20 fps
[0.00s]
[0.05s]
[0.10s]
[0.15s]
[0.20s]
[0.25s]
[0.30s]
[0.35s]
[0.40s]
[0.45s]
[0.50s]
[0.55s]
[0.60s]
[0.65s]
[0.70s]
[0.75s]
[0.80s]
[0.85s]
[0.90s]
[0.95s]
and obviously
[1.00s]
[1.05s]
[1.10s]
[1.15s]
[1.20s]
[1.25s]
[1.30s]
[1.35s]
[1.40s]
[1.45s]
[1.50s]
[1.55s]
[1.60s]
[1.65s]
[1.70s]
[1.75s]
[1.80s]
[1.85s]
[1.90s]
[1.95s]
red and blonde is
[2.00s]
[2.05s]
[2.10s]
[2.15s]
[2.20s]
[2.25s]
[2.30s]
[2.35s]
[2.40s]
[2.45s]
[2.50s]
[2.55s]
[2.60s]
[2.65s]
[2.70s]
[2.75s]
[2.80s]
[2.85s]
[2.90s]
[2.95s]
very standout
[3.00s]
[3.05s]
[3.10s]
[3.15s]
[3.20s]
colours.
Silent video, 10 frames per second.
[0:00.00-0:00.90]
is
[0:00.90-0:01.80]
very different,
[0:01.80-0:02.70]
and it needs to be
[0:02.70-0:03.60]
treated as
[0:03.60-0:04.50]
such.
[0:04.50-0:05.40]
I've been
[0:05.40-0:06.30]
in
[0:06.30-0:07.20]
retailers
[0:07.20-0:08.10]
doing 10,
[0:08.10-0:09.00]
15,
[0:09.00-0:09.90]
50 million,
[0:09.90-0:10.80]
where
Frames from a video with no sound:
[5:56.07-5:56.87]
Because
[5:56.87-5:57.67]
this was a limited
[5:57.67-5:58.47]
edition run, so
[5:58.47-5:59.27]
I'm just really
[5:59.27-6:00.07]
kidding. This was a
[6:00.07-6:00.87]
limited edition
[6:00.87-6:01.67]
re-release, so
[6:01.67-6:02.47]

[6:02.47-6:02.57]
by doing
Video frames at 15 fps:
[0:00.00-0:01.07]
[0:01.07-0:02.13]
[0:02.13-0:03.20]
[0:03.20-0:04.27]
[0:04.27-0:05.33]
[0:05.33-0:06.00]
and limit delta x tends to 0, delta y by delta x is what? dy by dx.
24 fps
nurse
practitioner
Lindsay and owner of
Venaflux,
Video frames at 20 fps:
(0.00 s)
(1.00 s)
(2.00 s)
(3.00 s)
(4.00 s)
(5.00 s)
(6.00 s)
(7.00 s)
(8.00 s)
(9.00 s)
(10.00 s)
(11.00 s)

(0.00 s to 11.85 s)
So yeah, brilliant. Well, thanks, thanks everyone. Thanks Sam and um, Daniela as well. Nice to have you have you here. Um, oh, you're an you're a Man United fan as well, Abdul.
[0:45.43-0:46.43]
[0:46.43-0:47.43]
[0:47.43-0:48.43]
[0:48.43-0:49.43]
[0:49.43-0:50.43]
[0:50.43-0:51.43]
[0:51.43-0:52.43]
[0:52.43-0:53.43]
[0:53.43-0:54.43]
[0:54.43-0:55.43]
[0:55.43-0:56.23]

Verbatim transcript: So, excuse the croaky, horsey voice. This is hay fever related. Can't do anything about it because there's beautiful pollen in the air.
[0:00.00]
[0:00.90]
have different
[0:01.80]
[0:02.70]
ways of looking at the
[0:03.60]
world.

* * * * * * * * *

_PROBLEM_.
Each line from the one containing "[0:00.00-0:00.90]" to the end of the listing above must be printed exactly, and no other line may appear.

_RESPONSE AREA_.
[0:00.00-0:00.90]
is
[0:00.90-0:01.80]
very different,
[0:01.80-0:02.70]
and it needs to be
[0:02.70-0:03.60]
treated as
[0:03.60-0:04.50]
such.
[0:04.50-0:05.40]
I've been
[0:05.40-0:06.30]
in
[0:06.30-0:07.20]
retailers
[0:07.20-0:08.10]
doing 10,
[0:08.10-0:09.00]
15,
[0:09.00-0:09.90]
50 million,
[0:09.90-0:10.80]
where
Frames from a video with no sound:
[5:56.07-5:56.87]
Because
[5:56.87-5:57.67]
this was a limited
[5:57.67-5:58.47]
edition run, so
[5:58.47-5:59.27]
I'm just really
[5:59.27-6:00.07]
kidding. This was a
[6:00.07-6:00.87]
limited edition
[6:00.87-6:01.67]
re-release, so
[6:01.67-6:02.47]

[6:02.47-6:02.57]
by doing
Video frames at 15 fps:
[0:00.00-0:01.07]
[0:01.07-0:02.13]
[0:02.13-0:03.20]
[0:03.20-0:04.27]
[0:04.27-0:05.33]
[0:05.33-0:06.00]
and limit delta x tends to 0, delta y by delta x is what? dy by dx.
24 fps
nurse
practitioner
Lindsay and owner of
Venaflux,
Video frames at 20 fps:
(0.00 s)
(1.00 s)
(2.00 s)
(3.00 s)
(4.00 s)
(5.00 s)
(6.00 s)
(7.00 s)
(8.00 s)
(9.00 s)
(10.00 s)
(11.00 s)

(0.00 s to 11.85 s)
So yeah, brilliant. Well, thanks, thanks everyone. Thanks Sam and um, Daniela as well. Nice to have you have you here. Um, oh, you're an you're a Man United fan as well, Abdul.
[0:45.43-0:46.43]
[0:46.43-0:47.43]
[0:47.43-0:48.43]
[0:48.43-0:49.43]
[0:49.43-0:50.43]
[0:50.43-0:51.43]
[0:51.43-0:52.43]
[0:52.43-0:53.43]
[0:53.43-0:54.43]
[0:54.43-0:55.43]
[0:55.43-0:56.23]

Verbatim transcript: So, excuse the croaky, horsey voice. This is hay fever related. Can't do anything about it because there's beautiful pollen in the air.
[0:00.00]
[0:00.90]
have different
[0:01.80]
[0:02.70]
ways of looking at the
[0:03.60]
world.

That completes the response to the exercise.